+++ Dataset extract

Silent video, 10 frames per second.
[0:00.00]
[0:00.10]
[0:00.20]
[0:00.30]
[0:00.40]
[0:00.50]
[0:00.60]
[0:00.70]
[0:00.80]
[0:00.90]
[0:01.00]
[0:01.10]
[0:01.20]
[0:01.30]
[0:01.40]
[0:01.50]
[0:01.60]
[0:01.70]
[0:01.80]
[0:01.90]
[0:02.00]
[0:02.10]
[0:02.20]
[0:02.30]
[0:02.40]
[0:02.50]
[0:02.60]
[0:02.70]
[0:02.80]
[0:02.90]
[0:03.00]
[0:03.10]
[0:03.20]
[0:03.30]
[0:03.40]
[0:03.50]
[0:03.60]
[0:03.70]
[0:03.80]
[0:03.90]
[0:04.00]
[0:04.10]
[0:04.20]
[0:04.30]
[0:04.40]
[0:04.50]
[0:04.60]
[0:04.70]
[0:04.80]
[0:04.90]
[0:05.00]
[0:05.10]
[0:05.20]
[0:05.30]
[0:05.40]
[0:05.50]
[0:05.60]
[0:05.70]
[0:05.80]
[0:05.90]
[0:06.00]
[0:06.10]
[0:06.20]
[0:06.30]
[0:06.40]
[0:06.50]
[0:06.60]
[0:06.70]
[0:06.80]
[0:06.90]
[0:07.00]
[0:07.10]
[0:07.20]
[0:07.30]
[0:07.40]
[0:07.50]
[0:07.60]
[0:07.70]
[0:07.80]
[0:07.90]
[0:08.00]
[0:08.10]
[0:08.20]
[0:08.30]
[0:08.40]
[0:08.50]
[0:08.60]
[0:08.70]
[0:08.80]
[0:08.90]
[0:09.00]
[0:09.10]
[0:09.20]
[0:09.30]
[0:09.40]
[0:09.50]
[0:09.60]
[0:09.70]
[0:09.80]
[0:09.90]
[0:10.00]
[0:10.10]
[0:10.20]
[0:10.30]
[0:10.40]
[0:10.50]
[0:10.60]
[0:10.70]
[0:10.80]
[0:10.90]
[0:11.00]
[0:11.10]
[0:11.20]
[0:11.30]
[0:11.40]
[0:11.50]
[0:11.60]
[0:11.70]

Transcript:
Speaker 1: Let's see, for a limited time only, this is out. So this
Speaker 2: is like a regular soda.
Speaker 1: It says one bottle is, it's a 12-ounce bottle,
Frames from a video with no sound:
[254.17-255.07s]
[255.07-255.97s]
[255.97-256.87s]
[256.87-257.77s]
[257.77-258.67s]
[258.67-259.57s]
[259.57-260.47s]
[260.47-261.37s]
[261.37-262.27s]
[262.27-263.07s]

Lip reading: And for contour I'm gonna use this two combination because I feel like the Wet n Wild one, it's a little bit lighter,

++++++

Problem statement –
Nothing in the entries above may be left out; retype them all exactly.

Task result –
Silent video, 10 frames per second.
[0:00.00]
[0:00.10]
[0:00.20]
[0:00.30]
[0:00.40]
[0:00.50]
[0:00.60]
[0:00.70]
[0:00.80]
[0:00.90]
[0:01.00]
[0:01.10]
[0:01.20]
[0:01.30]
[0:01.40]
[0:01.50]
[0:01.60]
[0:01.70]
[0:01.80]
[0:01.90]
[0:02.00]
[0:02.10]
[0:02.20]
[0:02.30]
[0:02.40]
[0:02.50]
[0:02.60]
[0:02.70]
[0:02.80]
[0:02.90]
[0:03.00]
[0:03.10]
[0:03.20]
[0:03.30]
[0:03.40]
[0:03.50]
[0:03.60]
[0:03.70]
[0:03.80]
[0:03.90]
[0:04.00]
[0:04.10]
[0:04.20]
[0:04.30]
[0:04.40]
[0:04.50]
[0:04.60]
[0:04.70]
[0:04.80]
[0:04.90]
[0:05.00]
[0:05.10]
[0:05.20]
[0:05.30]
[0:05.40]
[0:05.50]
[0:05.60]
[0:05.70]
[0:05.80]
[0:05.90]
[0:06.00]
[0:06.10]
[0:06.20]
[0:06.30]
[0:06.40]
[0:06.50]
[0:06.60]
[0:06.70]
[0:06.80]
[0:06.90]
[0:07.00]
[0:07.10]
[0:07.20]
[0:07.30]
[0:07.40]
[0:07.50]
[0:07.60]
[0:07.70]
[0:07.80]
[0:07.90]
[0:08.00]
[0:08.10]
[0:08.20]
[0:08.30]
[0:08.40]
[0:08.50]
[0:08.60]
[0:08.70]
[0:08.80]
[0:08.90]
[0:09.00]
[0:09.10]
[0:09.20]
[0:09.30]
[0:09.40]
[0:09.50]
[0:09.60]
[0:09.70]
[0:09.80]
[0:09.90]
[0:10.00]
[0:10.10]
[0:10.20]
[0:10.30]
[0:10.40]
[0:10.50]
[0:10.60]
[0:10.70]
[0:10.80]
[0:10.90]
[0:11.00]
[0:11.10]
[0:11.20]
[0:11.30]
[0:11.40]
[0:11.50]
[0:11.60]
[0:11.70]

Transcript:
Speaker 1: Let's see, for a limited time only, this is out. So this
Speaker 2: is like a regular soda.
Speaker 1: It says one bottle is, it's a 12-ounce bottle,
Frames from a video with no sound:
[254.17-255.07s]
[255.07-255.97s]
[255.97-256.87s]
[256.87-257.77s]
[257.77-258.67s]
[258.67-259.57s]
[259.57-260.47s]
[260.47-261.37s]
[261.37-262.27s]
[262.27-263.07s]

Lip reading: And for contour I'm gonna use this two combination because I feel like the Wet n Wild one, it's a little bit lighter,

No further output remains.